A total of 806 patients were identified, of whom 193 were treated with apixaban, 15 with dabigatran, 74 with edoxaban, and 524 with rivaroxaban. Due to the very low number of patients on dabigatran and edoxaban, only data from patients on apixaban and rivaroxaban were further analysed.

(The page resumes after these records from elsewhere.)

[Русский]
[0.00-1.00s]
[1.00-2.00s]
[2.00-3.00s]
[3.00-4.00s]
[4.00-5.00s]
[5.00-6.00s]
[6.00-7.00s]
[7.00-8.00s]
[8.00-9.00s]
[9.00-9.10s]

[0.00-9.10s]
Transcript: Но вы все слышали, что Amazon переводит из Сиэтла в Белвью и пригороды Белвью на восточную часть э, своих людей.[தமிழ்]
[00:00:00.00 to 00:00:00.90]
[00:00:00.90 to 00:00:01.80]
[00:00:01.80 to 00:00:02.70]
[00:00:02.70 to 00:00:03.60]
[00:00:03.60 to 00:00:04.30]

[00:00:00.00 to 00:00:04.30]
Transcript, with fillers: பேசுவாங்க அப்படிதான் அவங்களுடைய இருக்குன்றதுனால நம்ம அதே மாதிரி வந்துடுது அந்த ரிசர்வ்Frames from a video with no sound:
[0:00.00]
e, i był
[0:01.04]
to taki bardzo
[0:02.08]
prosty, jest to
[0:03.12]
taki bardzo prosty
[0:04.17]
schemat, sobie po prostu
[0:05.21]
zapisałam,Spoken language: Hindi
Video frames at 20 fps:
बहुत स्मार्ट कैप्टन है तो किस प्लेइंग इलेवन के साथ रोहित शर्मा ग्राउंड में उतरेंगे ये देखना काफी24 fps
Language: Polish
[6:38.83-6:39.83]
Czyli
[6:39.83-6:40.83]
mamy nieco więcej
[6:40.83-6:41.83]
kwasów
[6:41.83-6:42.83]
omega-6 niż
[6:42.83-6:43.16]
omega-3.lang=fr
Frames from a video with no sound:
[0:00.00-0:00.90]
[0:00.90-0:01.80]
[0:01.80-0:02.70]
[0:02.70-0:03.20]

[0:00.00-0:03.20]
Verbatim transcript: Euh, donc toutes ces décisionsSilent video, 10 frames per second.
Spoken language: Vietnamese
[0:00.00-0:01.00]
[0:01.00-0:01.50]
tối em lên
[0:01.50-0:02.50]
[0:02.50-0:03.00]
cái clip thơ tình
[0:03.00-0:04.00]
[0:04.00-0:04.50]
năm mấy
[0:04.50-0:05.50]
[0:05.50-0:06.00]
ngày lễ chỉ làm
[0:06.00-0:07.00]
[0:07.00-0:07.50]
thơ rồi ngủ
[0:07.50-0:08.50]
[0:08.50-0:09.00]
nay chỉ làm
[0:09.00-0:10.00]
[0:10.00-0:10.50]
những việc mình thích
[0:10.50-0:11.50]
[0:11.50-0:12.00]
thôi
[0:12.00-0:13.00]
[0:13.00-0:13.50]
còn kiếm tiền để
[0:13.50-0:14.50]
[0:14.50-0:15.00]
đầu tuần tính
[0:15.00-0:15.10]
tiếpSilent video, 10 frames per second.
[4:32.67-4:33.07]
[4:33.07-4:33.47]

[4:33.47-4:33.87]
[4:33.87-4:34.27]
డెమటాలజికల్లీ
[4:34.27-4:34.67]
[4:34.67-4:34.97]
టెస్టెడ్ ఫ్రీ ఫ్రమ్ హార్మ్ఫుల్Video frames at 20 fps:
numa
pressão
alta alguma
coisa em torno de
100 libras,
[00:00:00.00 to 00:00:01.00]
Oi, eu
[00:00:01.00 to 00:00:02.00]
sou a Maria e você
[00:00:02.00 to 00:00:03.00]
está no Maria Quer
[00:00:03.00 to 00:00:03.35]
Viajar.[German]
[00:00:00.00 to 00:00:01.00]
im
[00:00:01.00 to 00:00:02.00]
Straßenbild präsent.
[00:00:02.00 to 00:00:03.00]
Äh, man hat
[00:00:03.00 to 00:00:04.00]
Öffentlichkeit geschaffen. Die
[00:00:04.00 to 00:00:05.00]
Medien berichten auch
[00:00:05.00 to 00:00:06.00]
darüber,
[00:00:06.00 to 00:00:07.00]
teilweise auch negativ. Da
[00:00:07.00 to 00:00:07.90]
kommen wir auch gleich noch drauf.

Median age of the remaining 717 patients was 61 (range 20–90, IQR 52–73) years and 392 were female. There were two plasma samples from different time points available in 238 patients, making a total of 955 plasma samples (252 apixaban and 703 rivaroxaban) included into the study. Median age was 61 (IQR 52–73) years in the apixaban group and 61 (IQR 52–73) years in the rivaroxaban group. One patient was switched from rivaroxaban to apixaban. This patient was excluded in the patient’s characteristics displayed in Table 1.
Table 1
| | Apixaban | | Rivaroxaban | | |
| | n | % | n | % | p |
Anamnesis | Female gender | 108/193 | 55.9 | 284/524 | 54.2 | 0.675 |
| Family history of VTE | 43/193 | 22.4 | 144/524 | 27.5 | 0.159 |
| History of stroke | 9/193 | 4.7 | 15/524 | 2.9 | 0.234 |
| Myocardial infarction | 6/193 | 3.1 | 10/524 | 1.9 | 0.334 |
| Arterial embolism | 6/193 | 3.1 | 4/524 | 0.8 | 0.027 |
| Renal insufficiency | 16/193 | 8.3 | 47/524 | 9.0 | 0.776 |
| Obesity | 24/193 | 12.4 | 72/524 | 13.7 | 0.649 |
| History of cancer | 19/193 | 9.8 | 40/524 | 7.6 | 0.339 |
| Active cancer | 4/193 | 2.1 | 10/524 | 1.9 | 1.000 |
| Diabetes mellitus | 11/193 | 5.7 | 46/524 | 8.8 | 0.176 |
| Smoking | 25/193 | 13.0 | 68/524 | 13.0 | 0.993 |
| Oral contraceptive | 4/193 | 2.1 | 5/524 | 1.0 | 0.260 |
Thrombophilia | Antithrombin deficiency | 4/193 | 2.1 | 10/524 | 1.9 | 1.000 |
| Protein C deficiency | 2/193 | 1.0 | 7/524 | 1.3 | 1.000 |
| Protein S deficiency | 5/193 | 2.6 | 9/524 | 1.9 | 0.541 |
| Factor V-Leiden mutation | 34/193 | 17.6 | 113/524 | 21.6 | 0.281 |
| Prothrombin-G20210A-Mutation | 12/193 | 6.2 | 39/524 | 7.4 | 0.447 |
| Combined thrombophilia | 3/193 | 1.6 | 13/524 | 2.5 | 0.578 |
Reason for anticoagulation | Chronic DVT | 139/193 | 72.0 | 440/524 | 84.0 | < 0.001 |
| Recurrent DVT | 27/193 | 14.0 | 94/524 | 17.9 | 0.210 |
| Pulmonary embolism | 97/193 | 50.3 | 218/524 | 41.6 | 0.038 |
| Recurrent pulmonary embolism | 7/193 | 3.6 | 24/524 | 4.6 | 0.578 |
| Recurrent VTE | 34/193 | 17.6 | 110/524 | 21.0 | 0.317 |
| Atrial fibrillation | 23/193 | 11.9 | 30/524 | 5.7 | 0.005 |
Reference cohort
For the determination of reference values, plasma samples from a cohort of 50 healthy subjects coming to the outpatient coagulation center MVZ Limbach Magdeburg, Germany for thrombophilia testing because of a family history of hereditary thrombophilia were analyzed. These subjects were not on anticoagulation, had no thrombophilia and no history of thromboembolism.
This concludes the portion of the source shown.